問題の改ざんを行った本人の上司が、改ざんのことを知った直後に「今回はミステークでいく」 という趣旨のことを周囲の人たちに漏らしていたそうです。
最初から過失と決めつけた発言では、と問題視されていますが、私はそれよりも「今回は」の方がよほど気になりますね。
過去にも同じようなケースがあったととれる言い回しで、証拠を都合良く改ざん・ねつ造、 というのは実は結構な頻度で行われているのではないか?と思わせる発言だと思います。こういった不祥事の発覚は、 氷山の一角がやっと顔を出した、といったものが多い気がしますので、可能性は高いのでは。

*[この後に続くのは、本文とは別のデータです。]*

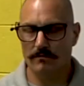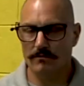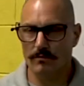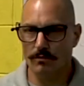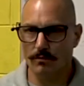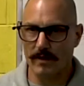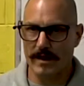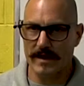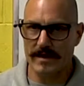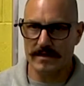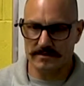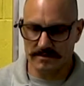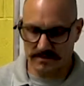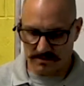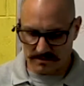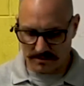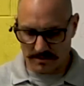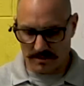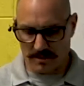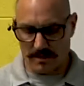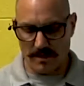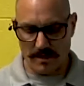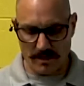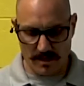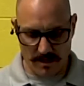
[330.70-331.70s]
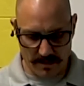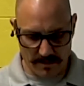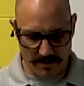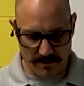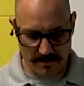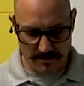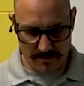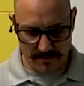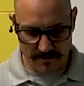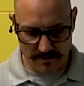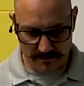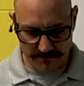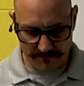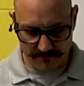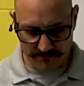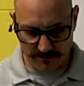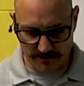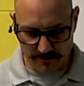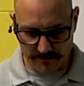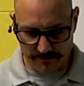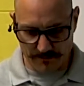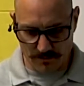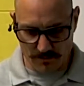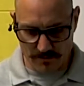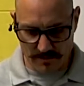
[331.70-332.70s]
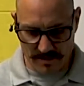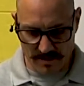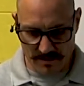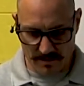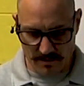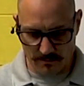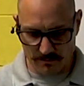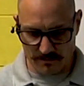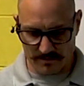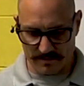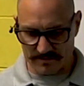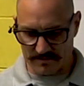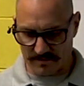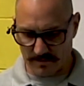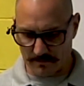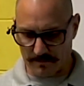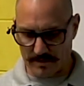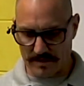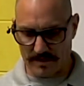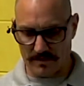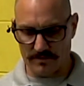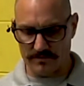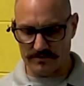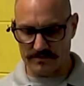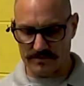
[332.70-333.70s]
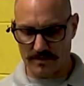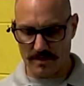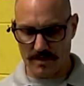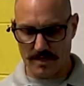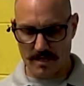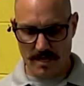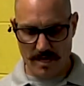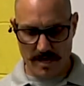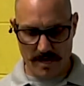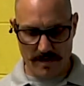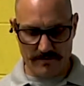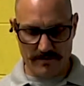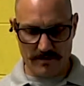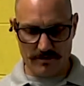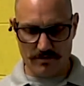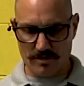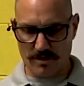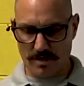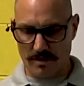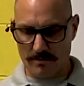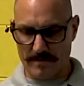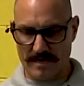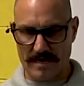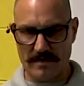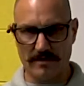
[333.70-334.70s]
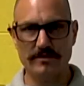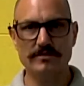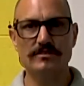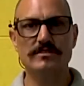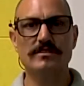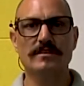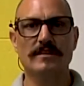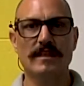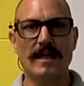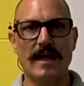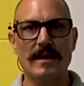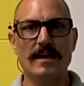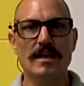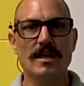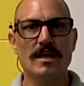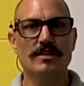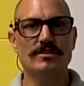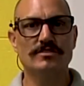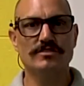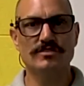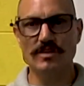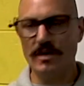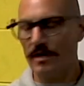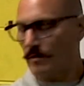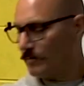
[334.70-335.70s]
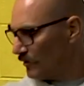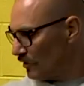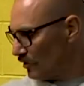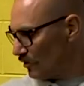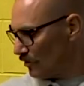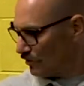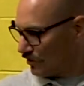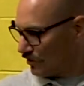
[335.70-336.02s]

the weights in front of you here with the dumbbells, and then you come out into that W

ただ、検察内部で調査をして、仮に同じようなケースがあったとしても、 それが外部に公表されるかどうかはわかりませんね。
YOMIURI ONLINE
FD改ざん、前特捜部長「今回はミスでいく」
郵便不正を巡る証拠品のフロッピーディスク(FD)改ざん事件で、大阪地検特捜部の主任検事・前田恒彦容疑者(43) (逮捕)の上司だった大坪弘道・前特捜部長(現・京都地検次席検事)が2月初めに改ざん疑惑を知らされた直後、 「今回はミステーク(誤り)でいく」と周囲に話していたことが、検察関係者の話でわかった。
大坪前部長が調査をしないまま「過失」と決めつけたとも解釈できる発言で、最高検は大坪前部長らを聴取し、 経緯や趣旨を調べている。
関係者によると、大坪前部長は2月1日、前田容疑者の同僚検事らがFD改ざん疑惑を訴えていることを、佐賀元明・ 前特捜部副部長(現・神戸地検特別刑事部長)から伝え聞き、事実確認を指示。これを受け、 佐賀前副部長が電話で前田容疑者から事情を聞いたところ、前田容疑者は「FDを操作し、データが変わった可能性がある」 と答えた。
(2010年9月28日14時37分 読売新聞)
御指摘のように、「今回は」は、とても気になりますね。
検察が、ただ悪事を叩くこと以上に、何か仕事をしていた印象を抱かせます。例えば、彼らの組織保全や、権力拡大を模索していたとか?検察なんてのは、ただ悪事を粛々と挙げていれば良いのであり、善良なる市民が増えれば、自ずとその規模を縮小するような組織でなくてはならないのです。河上肇の言葉が思い出されます。
努力して悪事の真実を暴く、というよりは悪事をさっさと処理して仕事を済ませよう、という意識が働く部分があるのだろう、と思います。
その部分がどれぐらいの規模なのか、というのが問題。
>自ずとその規模を縮小するような組織でなくてはならないのです。
おっしゃるとおりですが、官僚機構の一部として自己保身が必要なのでしょうね。